» **What to do**:
Only the records, exactly as written, belong in the answer; pictures do not.

» **Raw data**:
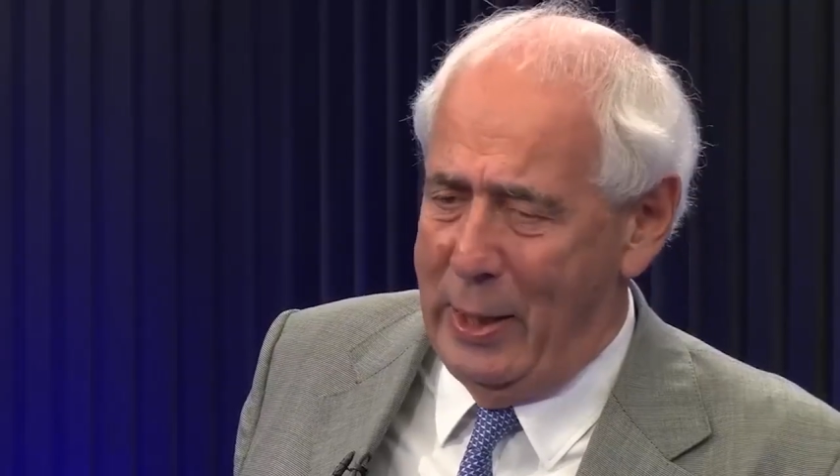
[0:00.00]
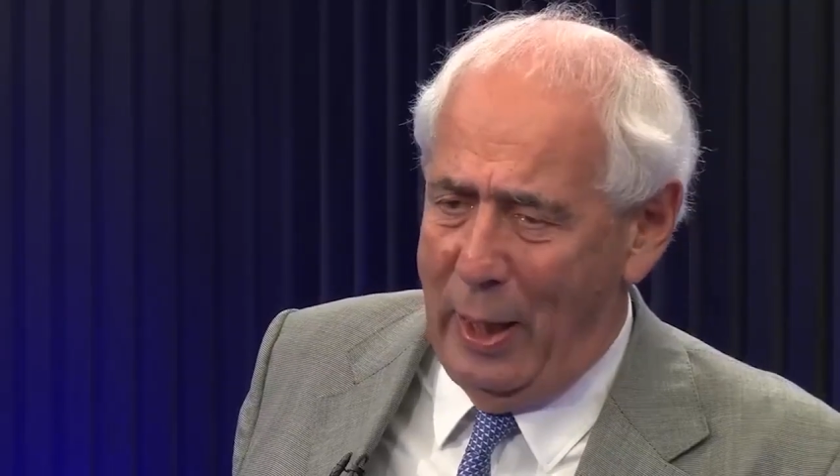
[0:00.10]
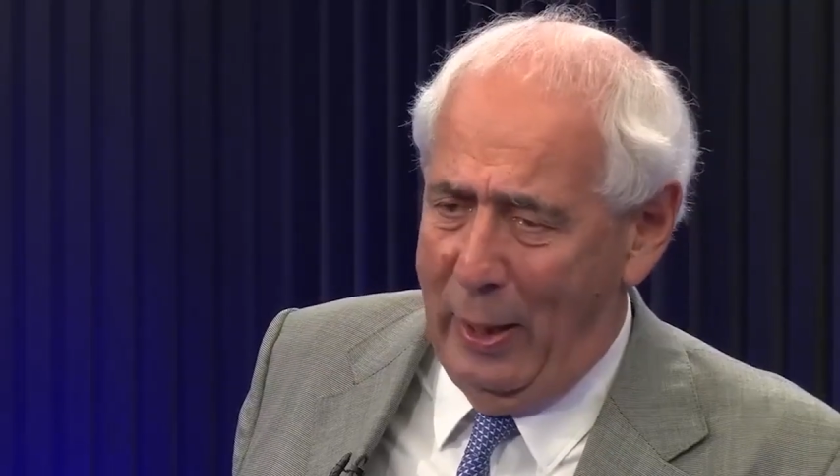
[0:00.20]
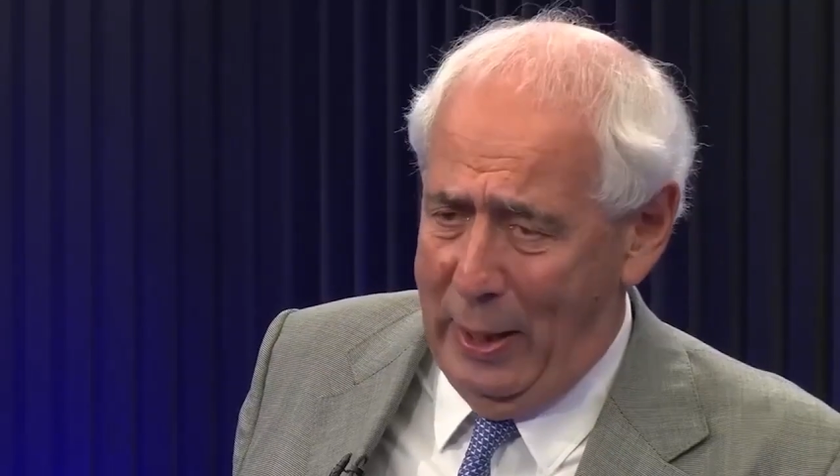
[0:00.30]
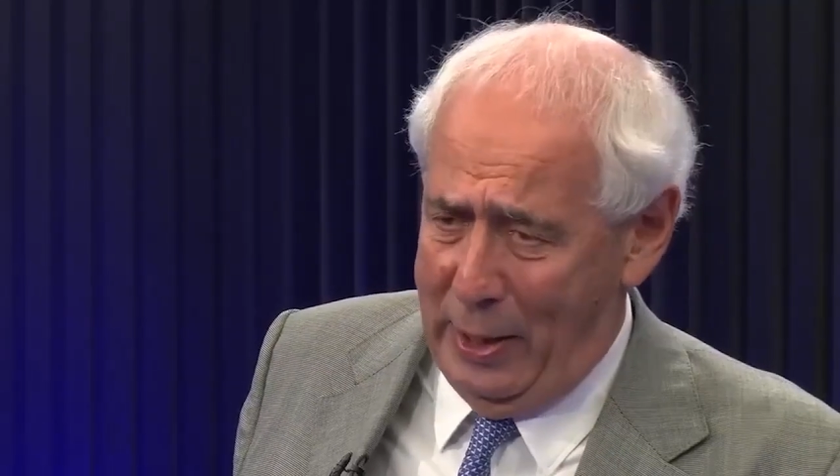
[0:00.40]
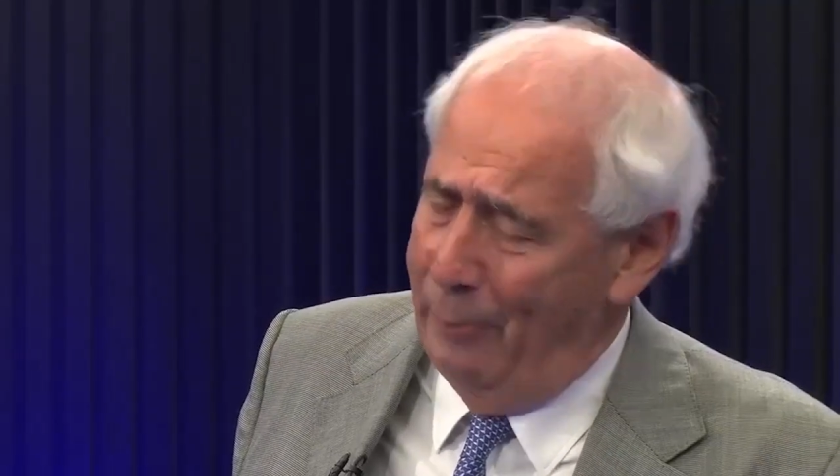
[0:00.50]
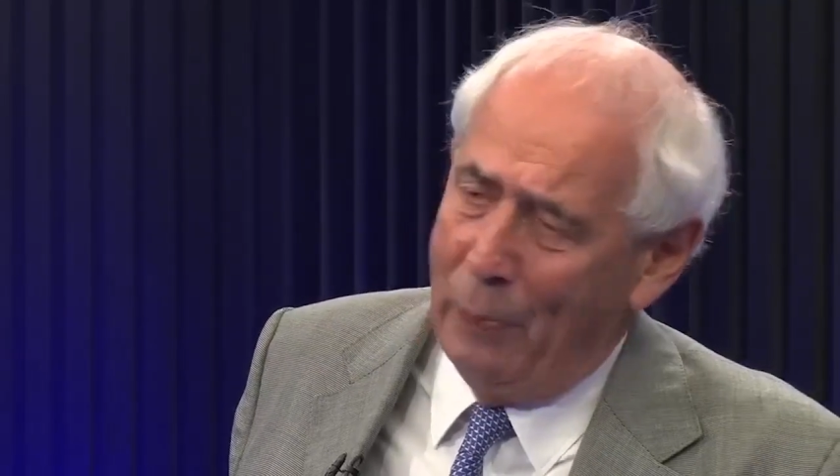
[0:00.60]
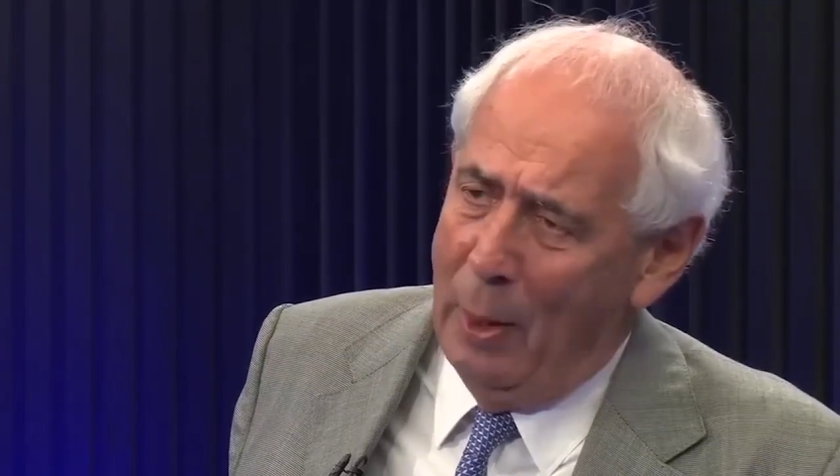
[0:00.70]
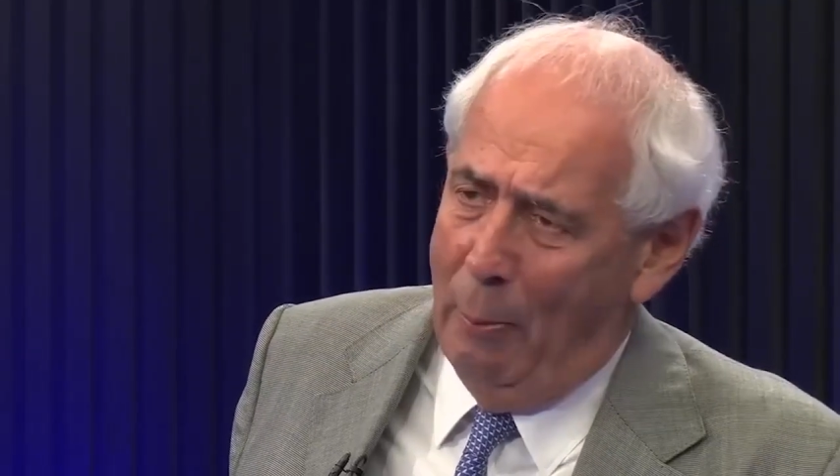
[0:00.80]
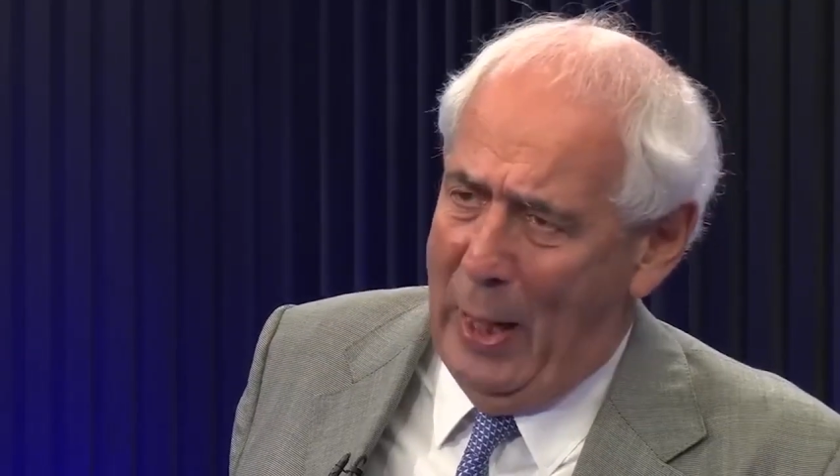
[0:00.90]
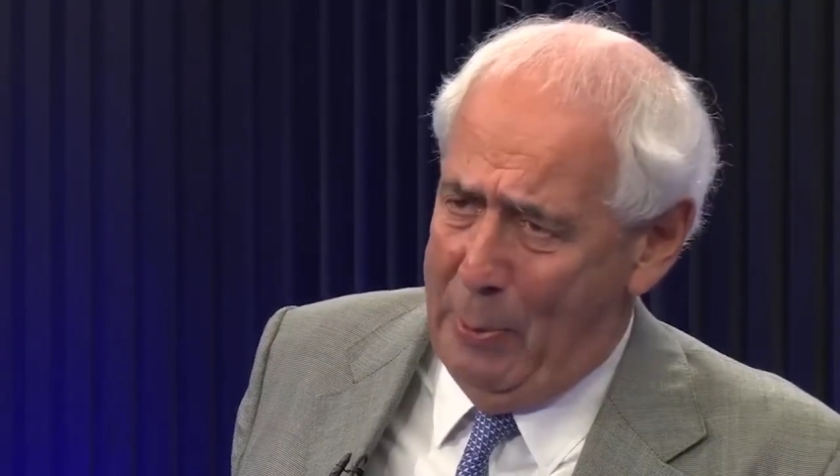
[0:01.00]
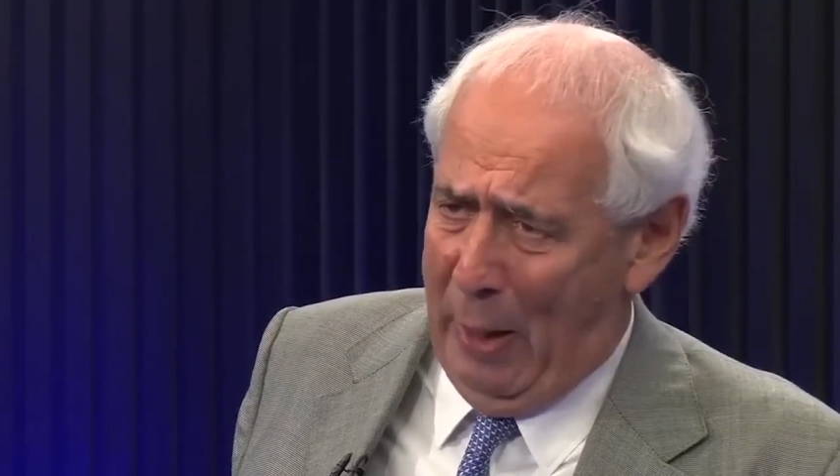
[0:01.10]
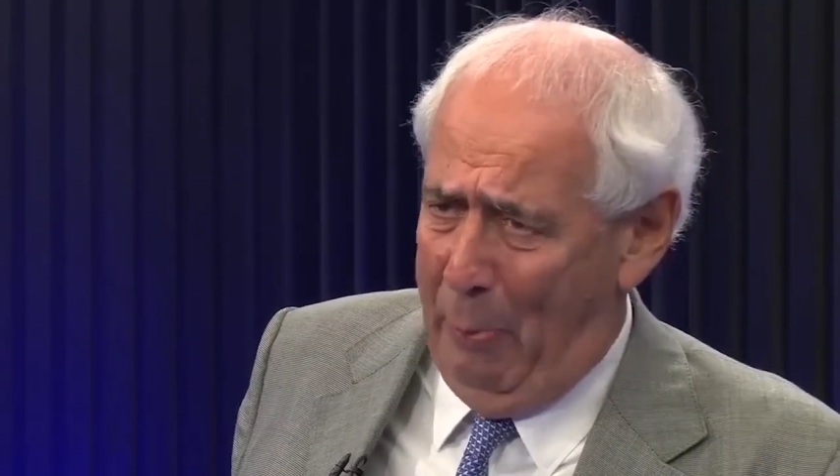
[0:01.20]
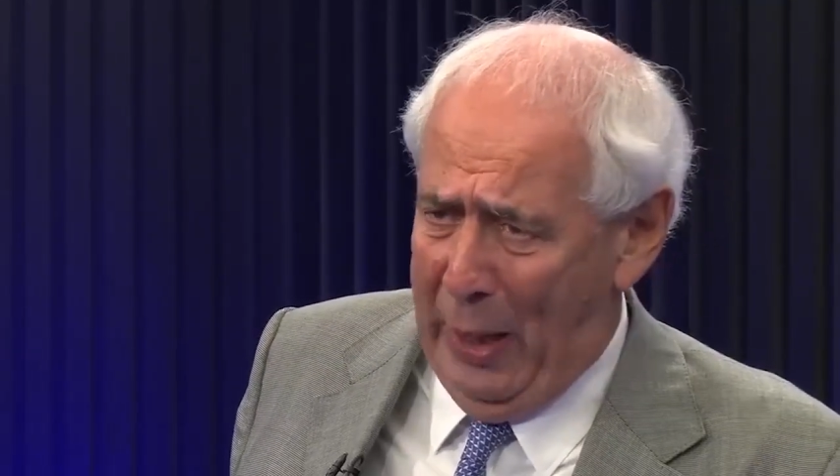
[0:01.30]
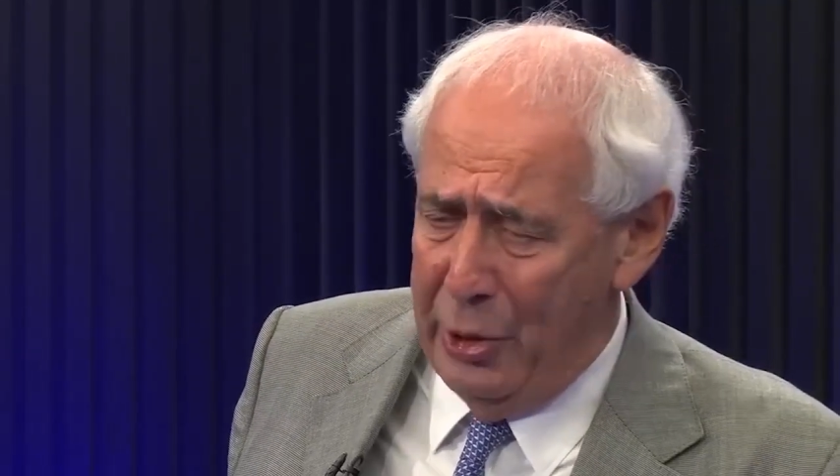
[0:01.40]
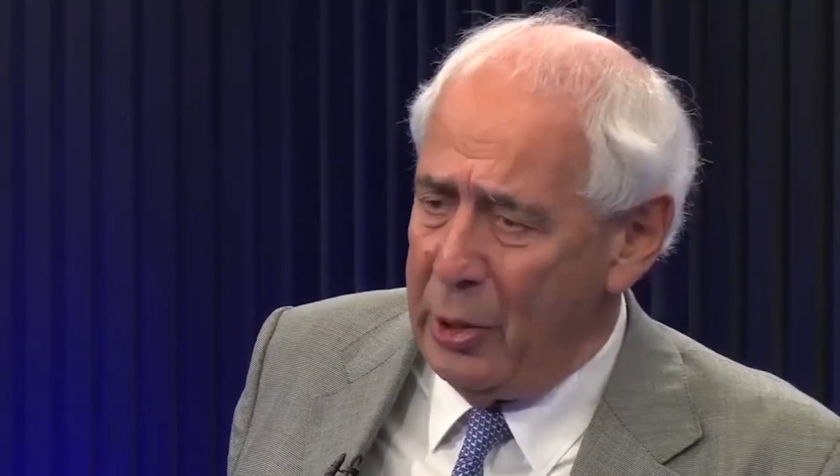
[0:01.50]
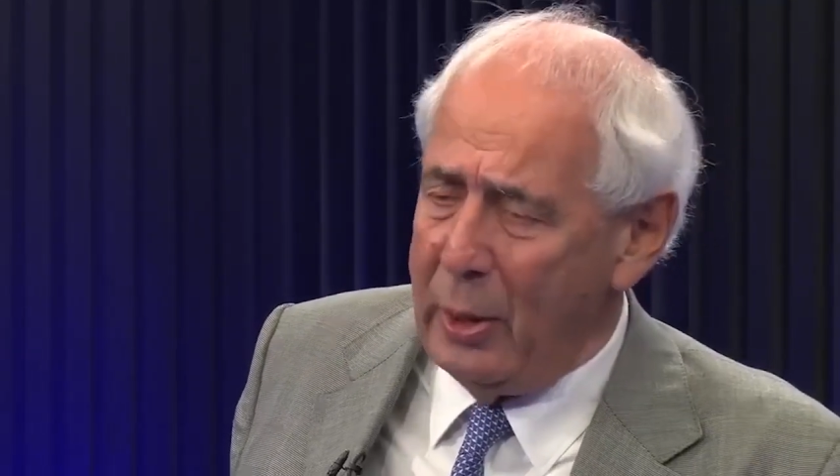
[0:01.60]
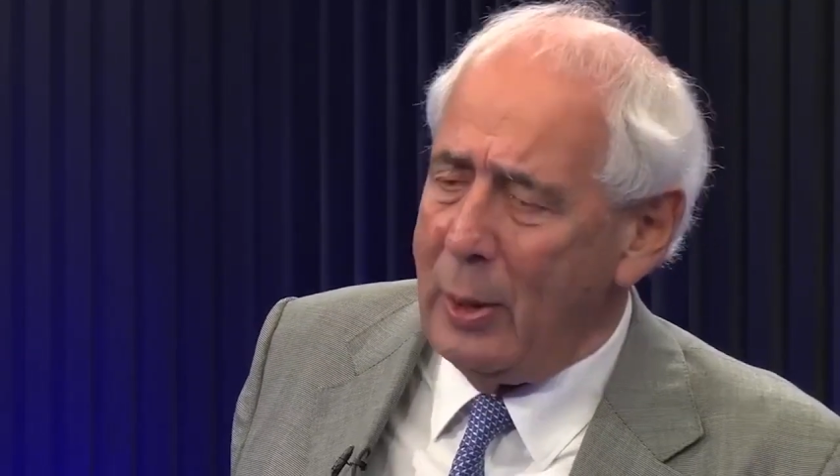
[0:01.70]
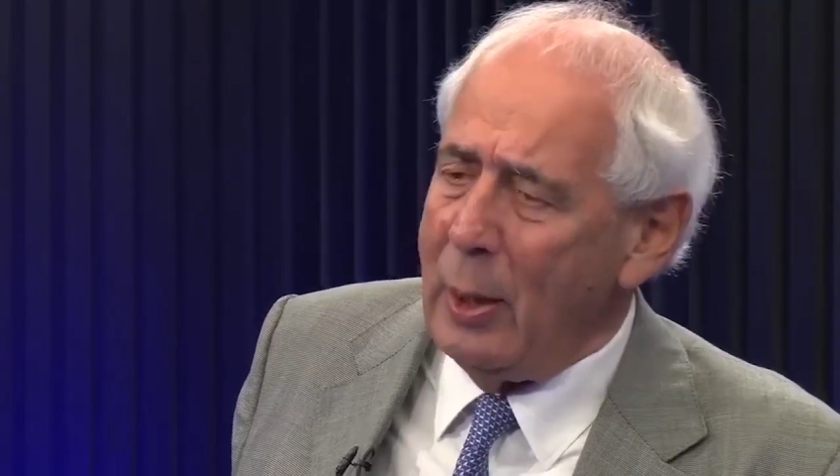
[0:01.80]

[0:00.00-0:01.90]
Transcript: to this sun-kissed place by the beach.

» **Your solution**:
[0:00.00]
[0:00.10]
[0:00.20]
[0:00.30]
[0:00.40]
[0:00.50]
[0:00.60]
[0:00.70]
[0:00.80]
[0:00.90]
[0:01.00]
[0:01.10]
[0:01.20]
[0:01.30]
[0:01.40]
[0:01.50]
[0:01.60]
[0:01.70]
[0:01.80]

[0:00.00-0:01.90]
Transcript: to this sun-kissed place by the beach.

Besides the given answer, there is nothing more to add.